▶ PROBLEM STATEMENT
Pull every line containing the word "Video" from the records.

[PROVIDED DATA]

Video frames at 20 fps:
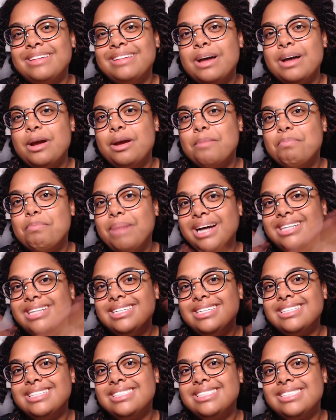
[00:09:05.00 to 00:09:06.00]
an
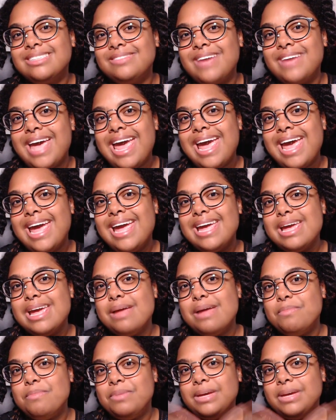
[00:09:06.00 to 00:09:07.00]
abundance of A
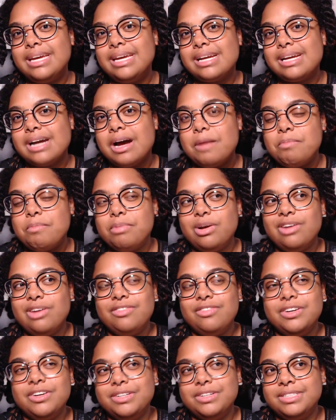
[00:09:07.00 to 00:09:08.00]
and B cup, but
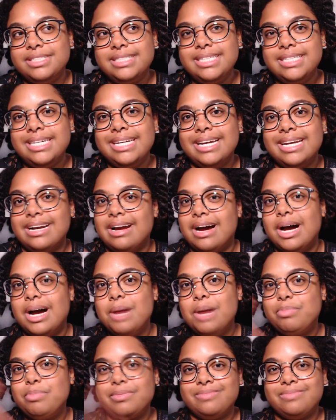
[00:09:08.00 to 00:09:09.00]
if you're C and
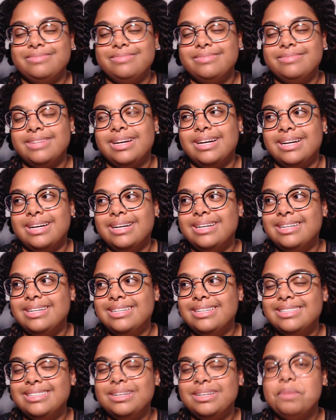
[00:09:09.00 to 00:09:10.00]
up, uh,
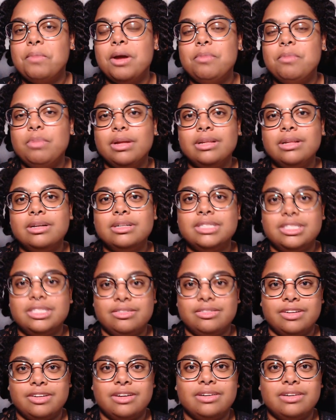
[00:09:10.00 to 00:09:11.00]
it might be a little
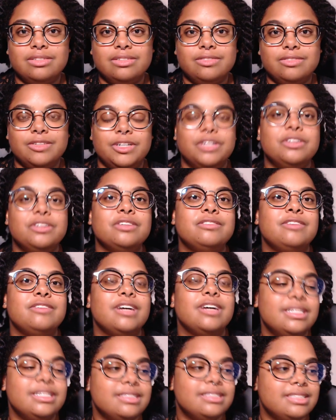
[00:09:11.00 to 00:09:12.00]
difficult for you to
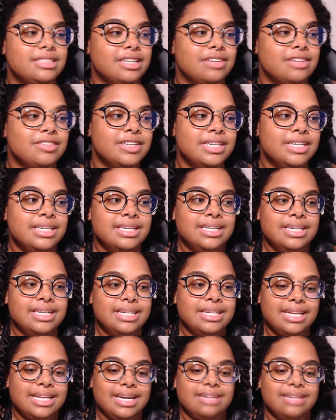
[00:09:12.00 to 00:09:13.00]
find stuff
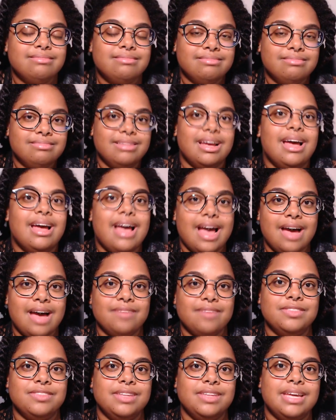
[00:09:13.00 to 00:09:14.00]
that
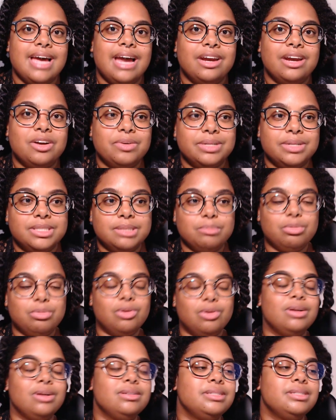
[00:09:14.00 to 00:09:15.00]
have the adequate
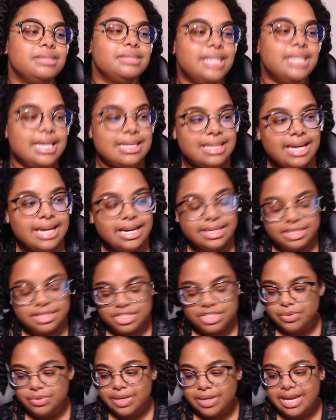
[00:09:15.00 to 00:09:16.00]
support. So take that
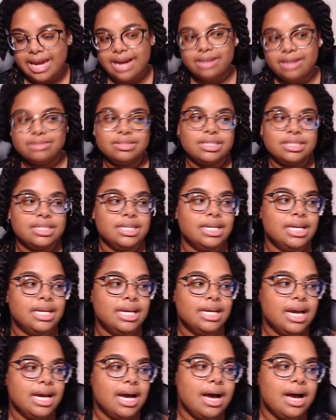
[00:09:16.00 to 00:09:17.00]
into account.
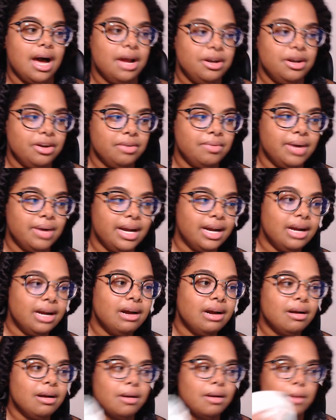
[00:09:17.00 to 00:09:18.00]

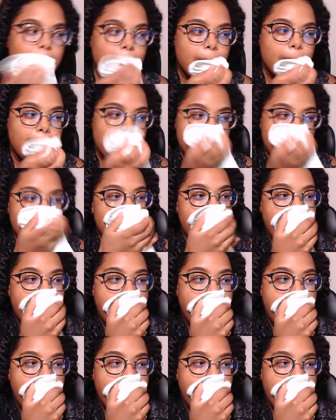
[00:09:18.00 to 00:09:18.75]
Underwear, uh,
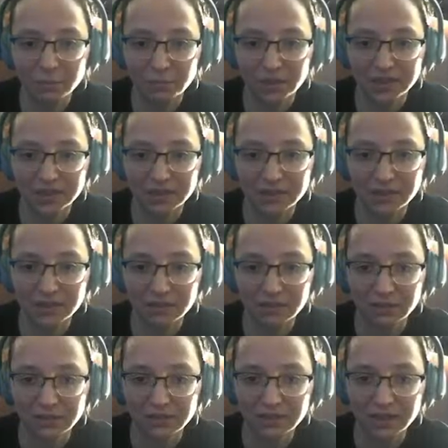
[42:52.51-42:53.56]
present
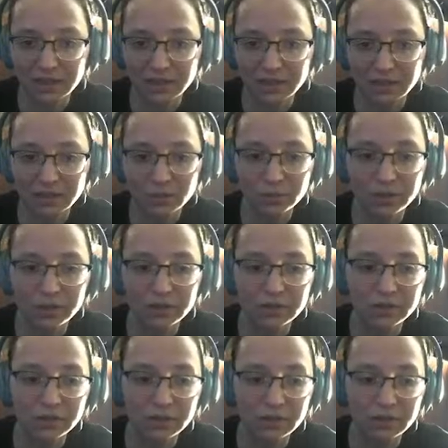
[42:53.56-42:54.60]
as, say, like 20 years
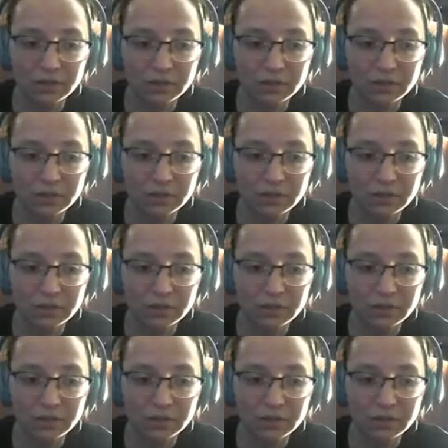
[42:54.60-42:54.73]
ago.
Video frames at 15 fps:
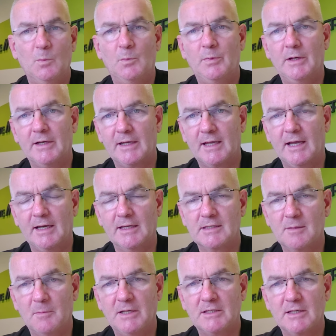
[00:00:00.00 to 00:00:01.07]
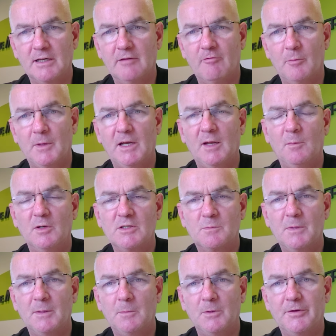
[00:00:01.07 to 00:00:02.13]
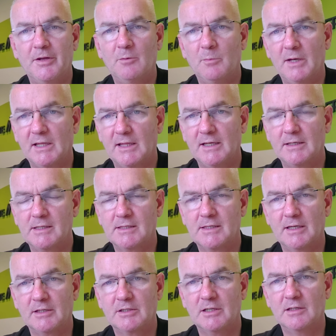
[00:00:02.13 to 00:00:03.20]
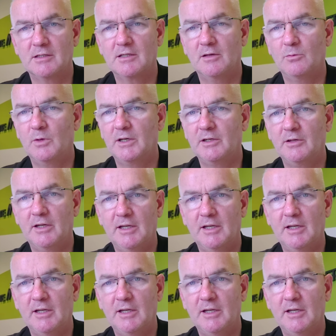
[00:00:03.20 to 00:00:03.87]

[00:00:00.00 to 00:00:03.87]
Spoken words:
But again, as I mentioned, in Romania, most people don't make that distinction. So when you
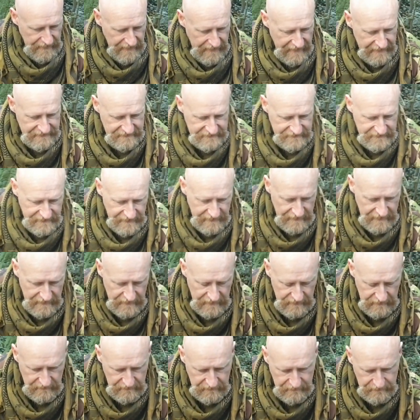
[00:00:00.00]
It's
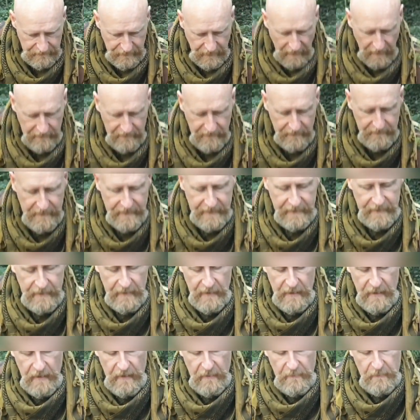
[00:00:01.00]
probably
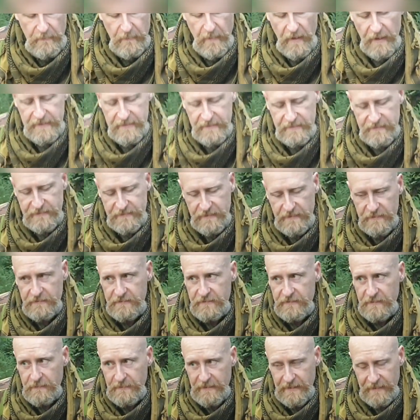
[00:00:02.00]
mightn't suit
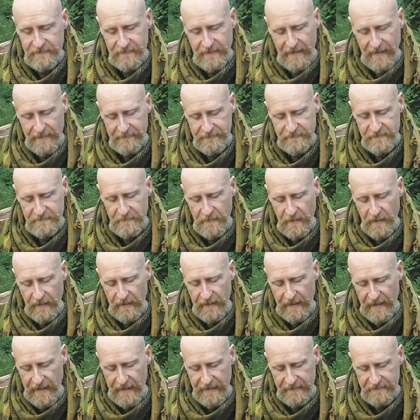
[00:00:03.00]
someone if they have small
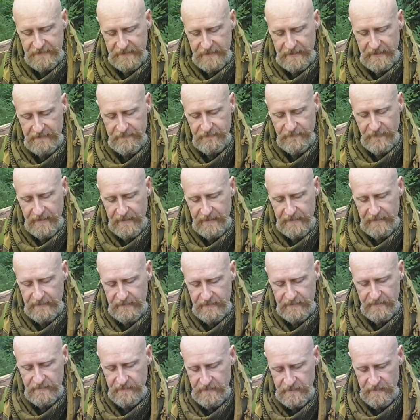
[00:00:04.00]
hands. You need fairly
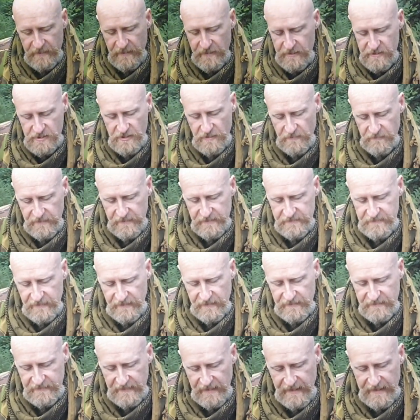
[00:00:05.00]
shovelly
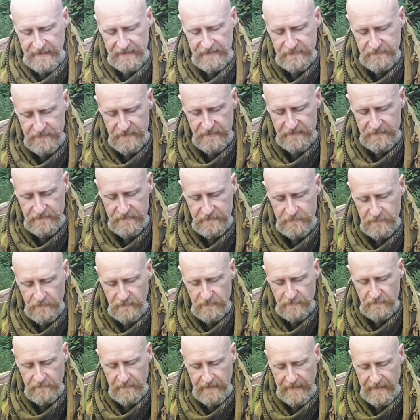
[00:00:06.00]
sized hands for this to work
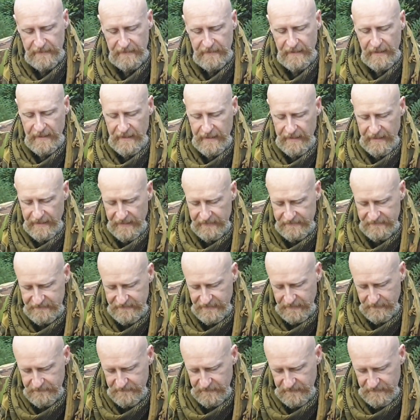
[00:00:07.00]
well. It
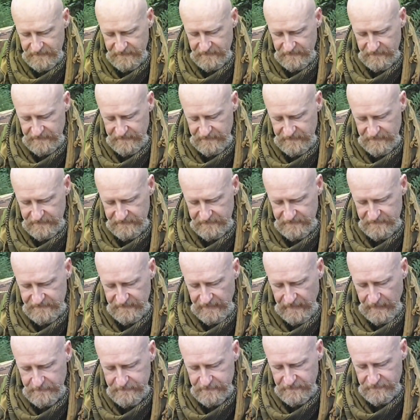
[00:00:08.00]
seems like the
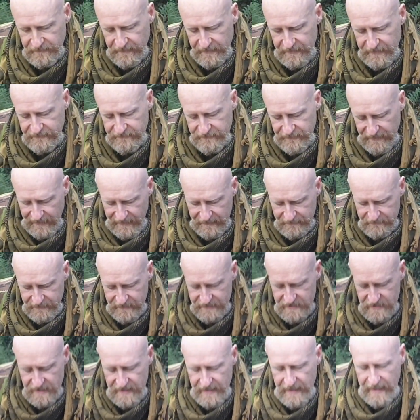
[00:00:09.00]
slabs are very flat,
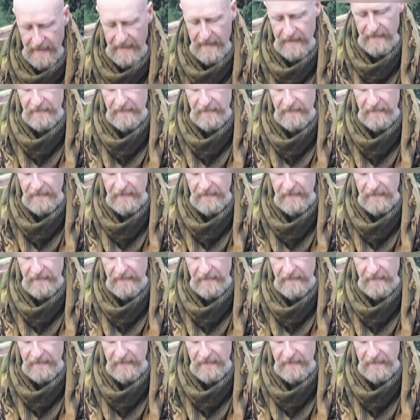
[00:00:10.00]
which they are,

[/PROVIDED DATA]

▶ THE COMPLETED TASK
Video frames at 20 fps:
Video frames at 15 fps:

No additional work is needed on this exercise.